*What the task requires:* When a picture appears among the records, leave it out, and copy all else exactly.
(Input material Opens)
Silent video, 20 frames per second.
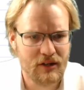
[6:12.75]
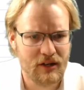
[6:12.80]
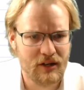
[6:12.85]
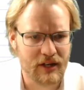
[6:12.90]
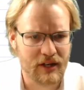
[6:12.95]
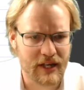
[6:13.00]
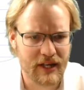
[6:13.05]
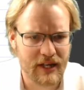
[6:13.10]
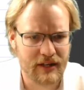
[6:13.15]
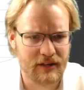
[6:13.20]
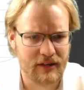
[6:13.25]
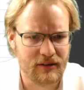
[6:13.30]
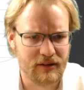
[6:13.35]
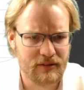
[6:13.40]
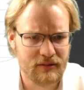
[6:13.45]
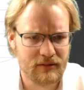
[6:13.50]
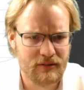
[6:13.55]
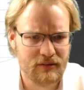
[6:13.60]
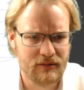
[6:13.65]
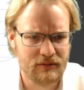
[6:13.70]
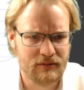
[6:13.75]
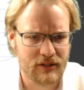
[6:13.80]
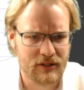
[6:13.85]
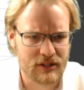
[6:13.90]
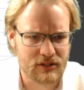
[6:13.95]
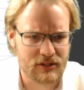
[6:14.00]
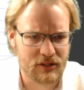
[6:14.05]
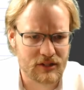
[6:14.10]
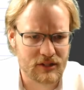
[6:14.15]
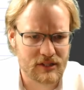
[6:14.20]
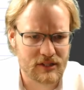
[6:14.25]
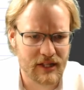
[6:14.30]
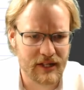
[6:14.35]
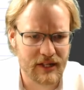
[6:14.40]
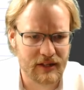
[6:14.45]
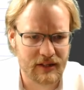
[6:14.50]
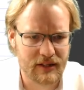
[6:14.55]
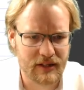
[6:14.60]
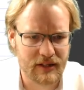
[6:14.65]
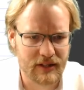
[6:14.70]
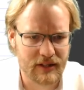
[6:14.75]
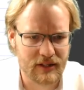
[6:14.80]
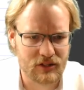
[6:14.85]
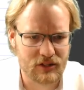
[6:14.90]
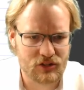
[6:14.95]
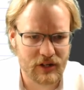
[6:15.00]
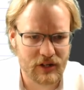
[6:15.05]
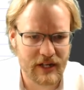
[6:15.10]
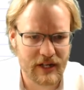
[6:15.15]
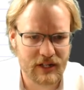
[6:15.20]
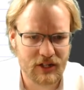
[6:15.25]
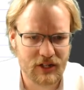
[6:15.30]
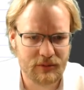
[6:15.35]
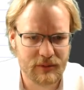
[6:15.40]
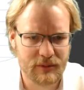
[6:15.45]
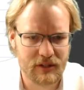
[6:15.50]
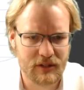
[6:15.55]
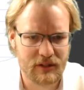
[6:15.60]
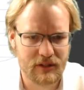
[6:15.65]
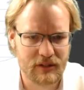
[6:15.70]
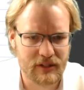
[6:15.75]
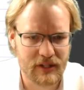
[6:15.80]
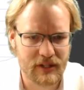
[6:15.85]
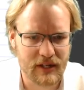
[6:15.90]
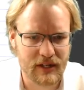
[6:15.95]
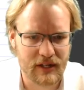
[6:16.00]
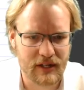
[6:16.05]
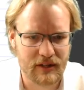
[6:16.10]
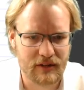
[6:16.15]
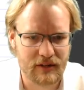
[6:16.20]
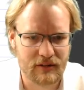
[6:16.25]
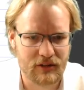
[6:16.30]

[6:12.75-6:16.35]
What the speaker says: Okay, this looks like a trinomial that I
(Input material Closes)
*Result of the task:*
Silent video, 20 frames per second.
[6:12.75]
[6:12.80]
[6:12.85]
[6:12.90]
[6:12.95]
[6:13.00]
[6:13.05]
[6:13.10]
[6:13.15]
[6:13.20]
[6:13.25]
[6:13.30]
[6:13.35]
[6:13.40]
[6:13.45]
[6:13.50]
[6:13.55]
[6:13.60]
[6:13.65]
[6:13.70]
[6:13.75]
[6:13.80]
[6:13.85]
[6:13.90]
[6:13.95]
[6:14.00]
[6:14.05]
[6:14.10]
[6:14.15]
[6:14.20]
[6:14.25]
[6:14.30]
[6:14.35]
[6:14.40]
[6:14.45]
[6:14.50]
[6:14.55]
[6:14.60]
[6:14.65]
[6:14.70]
[6:14.75]
[6:14.80]
[6:14.85]
[6:14.90]
[6:14.95]
[6:15.00]
[6:15.05]
[6:15.10]
[6:15.15]
[6:15.20]
[6:15.25]
[6:15.30]
[6:15.35]
[6:15.40]
[6:15.45]
[6:15.50]
[6:15.55]
[6:15.60]
[6:15.65]
[6:15.70]
[6:15.75]
[6:15.80]
[6:15.85]
[6:15.90]
[6:15.95]
[6:16.00]
[6:16.05]
[6:16.10]
[6:16.15]
[6:16.20]
[6:16.25]
[6:16.30]

[6:12.75-6:16.35]
What the speaker says: Okay, this looks like a trinomial that I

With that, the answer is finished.